### [Problem details]
In the copy, include every entry exactly but none of the pictures.

### [Study material]
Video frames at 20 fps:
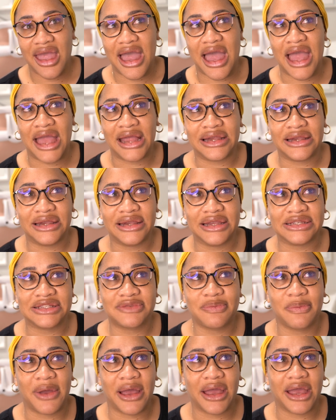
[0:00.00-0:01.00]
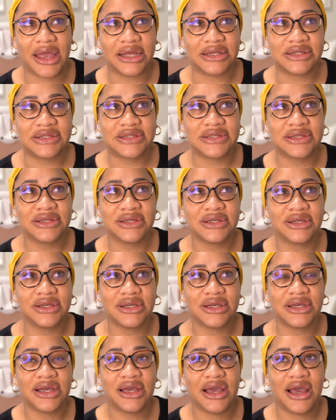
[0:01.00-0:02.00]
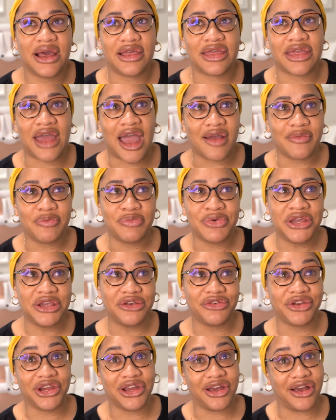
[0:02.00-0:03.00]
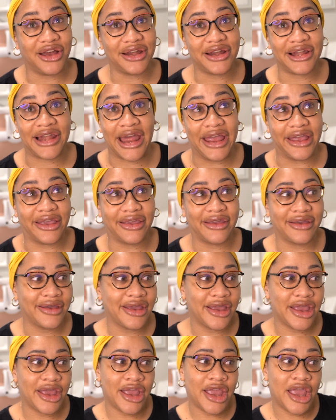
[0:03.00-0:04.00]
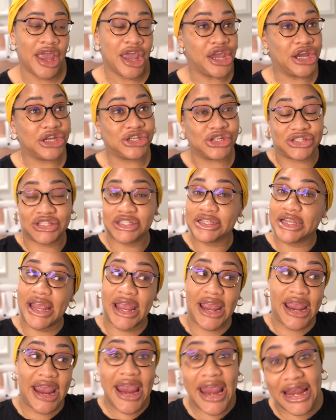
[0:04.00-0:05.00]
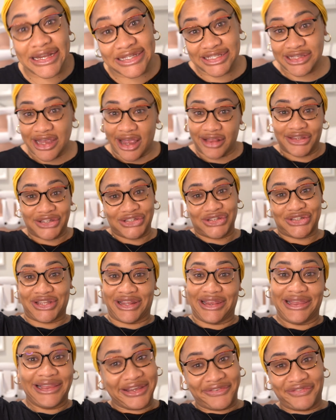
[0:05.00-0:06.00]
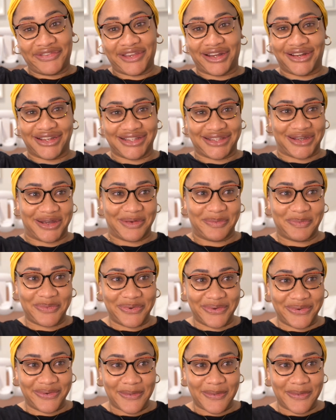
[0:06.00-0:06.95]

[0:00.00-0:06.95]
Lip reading: And despite that period, like, he just instantly just lifted us up.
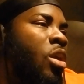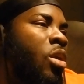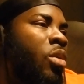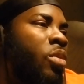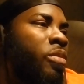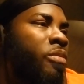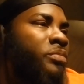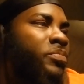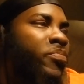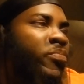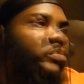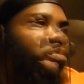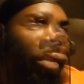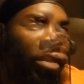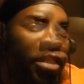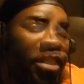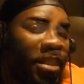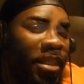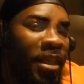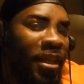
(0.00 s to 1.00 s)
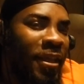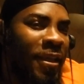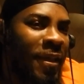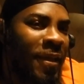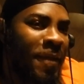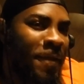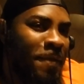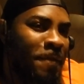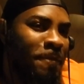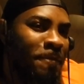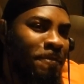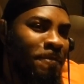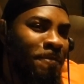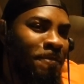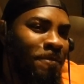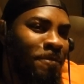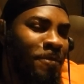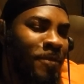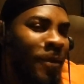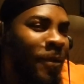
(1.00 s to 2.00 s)
Now I was thinking,
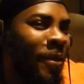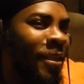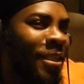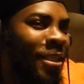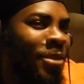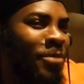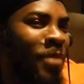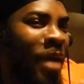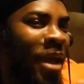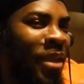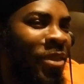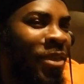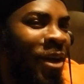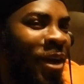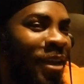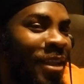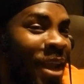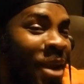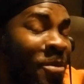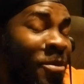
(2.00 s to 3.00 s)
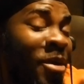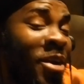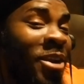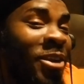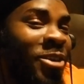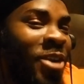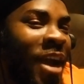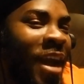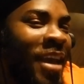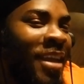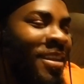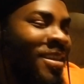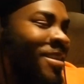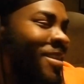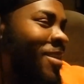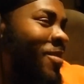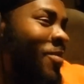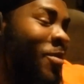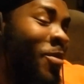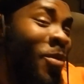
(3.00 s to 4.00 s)
now this is my thought, and I'm gonna try
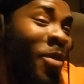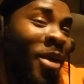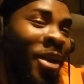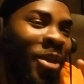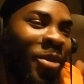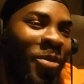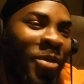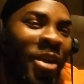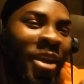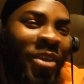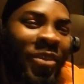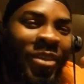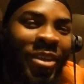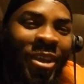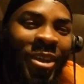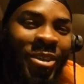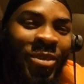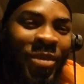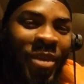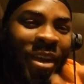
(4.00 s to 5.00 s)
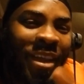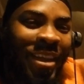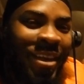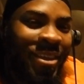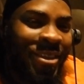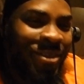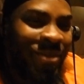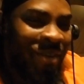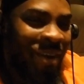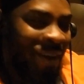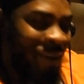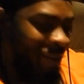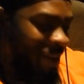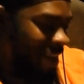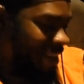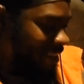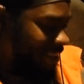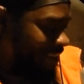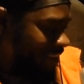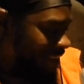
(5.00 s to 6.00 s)
it. If it works, it works. If it doesn't work, it doesn't
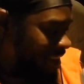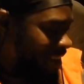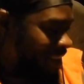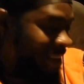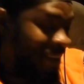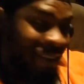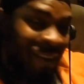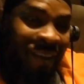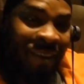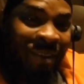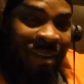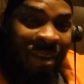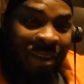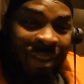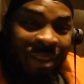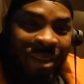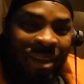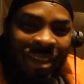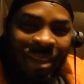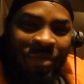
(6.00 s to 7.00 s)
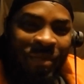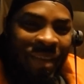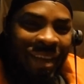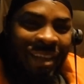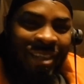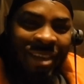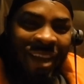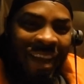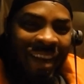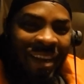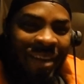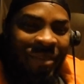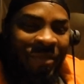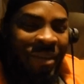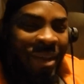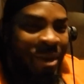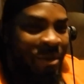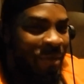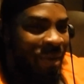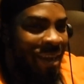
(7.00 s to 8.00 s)
work, right? Not, nothing better tried
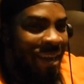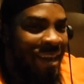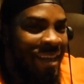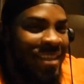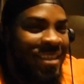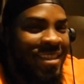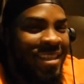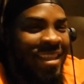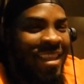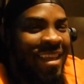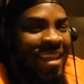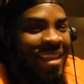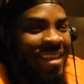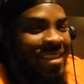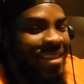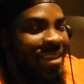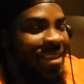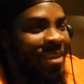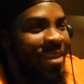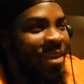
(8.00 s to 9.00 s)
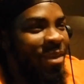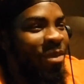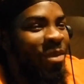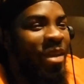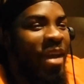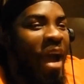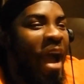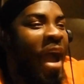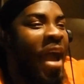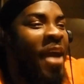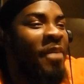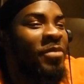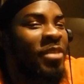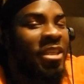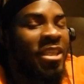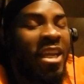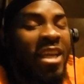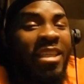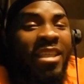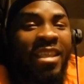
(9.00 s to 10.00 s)
than a failure, because the thing is, it, I
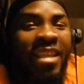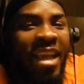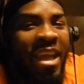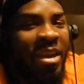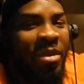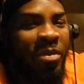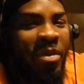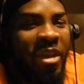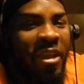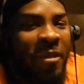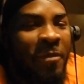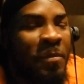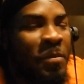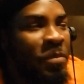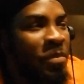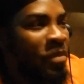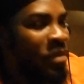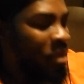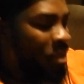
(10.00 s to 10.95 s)
have to change it anyway.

### [Response to the exercise]
Video frames at 20 fps:
[0:00.00-0:01.00]
[0:01.00-0:02.00]
[0:02.00-0:03.00]
[0:03.00-0:04.00]
[0:04.00-0:05.00]
[0:05.00-0:06.00]
[0:06.00-0:06.95]

[0:00.00-0:06.95]
Lip reading: And despite that period, like, he just instantly just lifted us up.
(0.00 s to 1.00 s)
(1.00 s to 2.00 s)
Now I was thinking,
(2.00 s to 3.00 s)
(3.00 s to 4.00 s)
now this is my thought, and I'm gonna try
(4.00 s to 5.00 s)
(5.00 s to 6.00 s)
it. If it works, it works. If it doesn't work, it doesn't
(6.00 s to 7.00 s)
(7.00 s to 8.00 s)
work, right? Not, nothing better tried
(8.00 s to 9.00 s)
(9.00 s to 10.00 s)
than a failure, because the thing is, it, I
(10.00 s to 10.95 s)
have to change it anyway.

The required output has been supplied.